Beware what you wish for: calls for China to loosen grip on the yuan may rock emerging and developed markets alike, strategists say
- Most under threat by a sudden deterioration of the yuan are the currencies of Asian neighbours such as South Korea and Thailand
- A suddenly weaker yuan may have a much wider impact, turbocharging renewed strength in the dollar, the traditional wrecking ball for developing nations

China watchers calling for Beijing to loosen its grip on the besieged yuan need to be mindful of the risk that it unleashes a chain reaction rocking emerging- and developed-market currencies alike, according to some strategists.
Most under threat are the currencies of Asian neighbours such as South Korea and Thailand, where China is the number one trading partner. But a suddenly weaker yuan may have a much wider impact, turbocharging renewed strength in the dollar, the traditional wrecking ball for developing nations’ foreign-exchange markets.
China’s managed currency is seen as an anchor for its regional peers, meaning small moves can have an outsize impact. Last month, a weaker-than–before daily reference rate triggered a slide that pulled down Asian currencies, spilled over to developed names as diverse as the Swedish krona and Canadian dollar, and bolstered havens like the yen and Swiss franc.

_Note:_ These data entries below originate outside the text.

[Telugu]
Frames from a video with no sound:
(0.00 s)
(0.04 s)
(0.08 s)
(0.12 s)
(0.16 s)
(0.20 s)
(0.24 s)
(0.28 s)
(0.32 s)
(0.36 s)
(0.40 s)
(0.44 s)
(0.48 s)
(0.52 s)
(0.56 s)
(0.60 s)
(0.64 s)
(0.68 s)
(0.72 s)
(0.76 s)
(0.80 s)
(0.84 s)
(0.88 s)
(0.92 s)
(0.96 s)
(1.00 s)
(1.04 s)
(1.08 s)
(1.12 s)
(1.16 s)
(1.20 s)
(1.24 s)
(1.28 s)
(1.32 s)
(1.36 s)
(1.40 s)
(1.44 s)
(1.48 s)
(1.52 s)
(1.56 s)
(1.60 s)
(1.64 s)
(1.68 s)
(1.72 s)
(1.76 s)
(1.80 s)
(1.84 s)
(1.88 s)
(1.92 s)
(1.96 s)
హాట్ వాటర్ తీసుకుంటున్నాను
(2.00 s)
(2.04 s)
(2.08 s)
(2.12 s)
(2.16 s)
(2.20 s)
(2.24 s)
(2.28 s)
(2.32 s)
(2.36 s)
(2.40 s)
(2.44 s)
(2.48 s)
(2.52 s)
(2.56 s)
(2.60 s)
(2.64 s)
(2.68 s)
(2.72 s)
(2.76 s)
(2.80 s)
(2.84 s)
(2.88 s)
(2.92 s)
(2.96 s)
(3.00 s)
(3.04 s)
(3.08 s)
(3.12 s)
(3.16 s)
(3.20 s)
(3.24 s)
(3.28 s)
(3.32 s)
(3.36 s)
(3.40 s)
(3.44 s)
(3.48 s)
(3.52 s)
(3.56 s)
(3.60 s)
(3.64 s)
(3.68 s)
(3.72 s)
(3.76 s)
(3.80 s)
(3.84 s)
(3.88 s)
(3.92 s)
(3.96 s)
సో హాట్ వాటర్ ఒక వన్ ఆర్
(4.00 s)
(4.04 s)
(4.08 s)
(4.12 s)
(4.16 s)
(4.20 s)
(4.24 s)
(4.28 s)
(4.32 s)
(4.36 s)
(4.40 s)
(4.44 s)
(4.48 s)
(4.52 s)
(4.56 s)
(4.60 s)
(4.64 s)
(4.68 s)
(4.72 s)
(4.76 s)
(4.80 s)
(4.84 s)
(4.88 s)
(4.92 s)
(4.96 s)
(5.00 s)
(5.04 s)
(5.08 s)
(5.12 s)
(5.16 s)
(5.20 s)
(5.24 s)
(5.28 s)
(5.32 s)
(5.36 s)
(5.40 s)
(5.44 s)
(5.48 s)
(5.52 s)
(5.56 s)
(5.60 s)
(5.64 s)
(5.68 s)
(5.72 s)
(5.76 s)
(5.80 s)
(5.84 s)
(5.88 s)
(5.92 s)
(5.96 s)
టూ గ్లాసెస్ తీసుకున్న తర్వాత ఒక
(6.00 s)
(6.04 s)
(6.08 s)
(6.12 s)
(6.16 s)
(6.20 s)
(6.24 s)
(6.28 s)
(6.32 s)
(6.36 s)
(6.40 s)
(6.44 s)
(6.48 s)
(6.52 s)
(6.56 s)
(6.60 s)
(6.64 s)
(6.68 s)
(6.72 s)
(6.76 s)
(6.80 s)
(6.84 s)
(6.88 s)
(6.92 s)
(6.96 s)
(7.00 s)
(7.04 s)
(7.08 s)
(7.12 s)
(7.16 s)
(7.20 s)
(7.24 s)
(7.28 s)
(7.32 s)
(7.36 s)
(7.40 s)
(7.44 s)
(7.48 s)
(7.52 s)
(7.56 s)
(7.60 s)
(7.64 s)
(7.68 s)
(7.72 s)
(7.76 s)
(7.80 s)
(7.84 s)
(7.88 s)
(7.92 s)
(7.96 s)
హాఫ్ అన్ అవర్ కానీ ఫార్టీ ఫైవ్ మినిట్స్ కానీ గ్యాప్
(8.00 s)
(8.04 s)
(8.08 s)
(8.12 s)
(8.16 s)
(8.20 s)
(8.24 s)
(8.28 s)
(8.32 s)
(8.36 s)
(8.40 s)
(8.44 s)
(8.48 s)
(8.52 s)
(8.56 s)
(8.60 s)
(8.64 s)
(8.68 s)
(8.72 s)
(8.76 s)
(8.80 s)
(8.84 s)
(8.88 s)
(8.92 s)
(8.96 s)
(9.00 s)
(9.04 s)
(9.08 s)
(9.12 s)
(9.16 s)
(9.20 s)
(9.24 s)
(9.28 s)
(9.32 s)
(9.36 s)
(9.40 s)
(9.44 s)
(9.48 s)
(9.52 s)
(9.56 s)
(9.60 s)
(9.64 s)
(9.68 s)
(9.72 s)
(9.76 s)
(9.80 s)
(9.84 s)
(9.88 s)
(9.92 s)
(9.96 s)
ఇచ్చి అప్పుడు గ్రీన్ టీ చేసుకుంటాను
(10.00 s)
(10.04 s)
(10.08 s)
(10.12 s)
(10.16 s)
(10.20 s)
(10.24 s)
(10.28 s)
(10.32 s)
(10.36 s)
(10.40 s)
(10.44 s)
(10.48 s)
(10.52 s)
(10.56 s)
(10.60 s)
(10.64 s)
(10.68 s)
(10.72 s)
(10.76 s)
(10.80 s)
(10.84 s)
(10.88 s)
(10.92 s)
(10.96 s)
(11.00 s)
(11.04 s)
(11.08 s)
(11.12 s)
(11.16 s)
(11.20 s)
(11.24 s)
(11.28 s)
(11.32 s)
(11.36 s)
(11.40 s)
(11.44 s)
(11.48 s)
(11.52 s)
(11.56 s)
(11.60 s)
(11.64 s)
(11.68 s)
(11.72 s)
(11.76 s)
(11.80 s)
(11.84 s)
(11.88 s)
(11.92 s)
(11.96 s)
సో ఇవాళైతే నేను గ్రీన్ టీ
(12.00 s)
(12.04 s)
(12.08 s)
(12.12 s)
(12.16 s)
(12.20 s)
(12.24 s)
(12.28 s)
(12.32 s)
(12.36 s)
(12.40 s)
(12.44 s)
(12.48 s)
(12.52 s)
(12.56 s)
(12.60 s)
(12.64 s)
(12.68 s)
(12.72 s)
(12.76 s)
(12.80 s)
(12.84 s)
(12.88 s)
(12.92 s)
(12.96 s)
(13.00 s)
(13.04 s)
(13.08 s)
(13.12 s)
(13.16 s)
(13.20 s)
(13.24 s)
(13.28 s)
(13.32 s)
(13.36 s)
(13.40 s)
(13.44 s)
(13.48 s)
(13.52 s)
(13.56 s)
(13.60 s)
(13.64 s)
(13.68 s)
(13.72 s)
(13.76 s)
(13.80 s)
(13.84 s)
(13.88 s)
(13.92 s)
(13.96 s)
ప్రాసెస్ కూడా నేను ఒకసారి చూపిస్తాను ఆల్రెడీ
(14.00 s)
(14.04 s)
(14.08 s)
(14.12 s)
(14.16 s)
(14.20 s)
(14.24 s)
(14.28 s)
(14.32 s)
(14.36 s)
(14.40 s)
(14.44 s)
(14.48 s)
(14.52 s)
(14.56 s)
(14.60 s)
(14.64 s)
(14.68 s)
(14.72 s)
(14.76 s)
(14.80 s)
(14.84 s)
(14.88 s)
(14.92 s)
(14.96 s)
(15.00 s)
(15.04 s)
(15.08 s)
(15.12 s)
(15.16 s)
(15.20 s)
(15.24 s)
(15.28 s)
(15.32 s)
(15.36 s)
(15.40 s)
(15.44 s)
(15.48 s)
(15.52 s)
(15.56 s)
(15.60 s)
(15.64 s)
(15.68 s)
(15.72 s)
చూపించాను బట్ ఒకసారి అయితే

“We’ve gone through a period of exceptional, policy-driven stability for the yuan,” said Themistoklis Fiotakis, head of currency strategy at Barclays in London. That is unlikely to last as the “fundamentals point to the fact that the yuan should be weaker, the dollar should be stronger and volatility should be stronger as well.”
Danger signals are appearing that the yuan may be set to resume its slide after four months of relative stability. Aside from the impact of that surprise daily reference rate, pressure looks to be growing with the yuan ominously close to the edge of its fixed trading range against the dollar, a level around which authorities have pushed back with aggressive measures in the past.
The People’s Bank of China has plenty of tools available to it to support the yuan, from direct intervention to creating a dramatic liquidity squeeze in the offshore market, and has shown little intention it wants anything more than currency stability.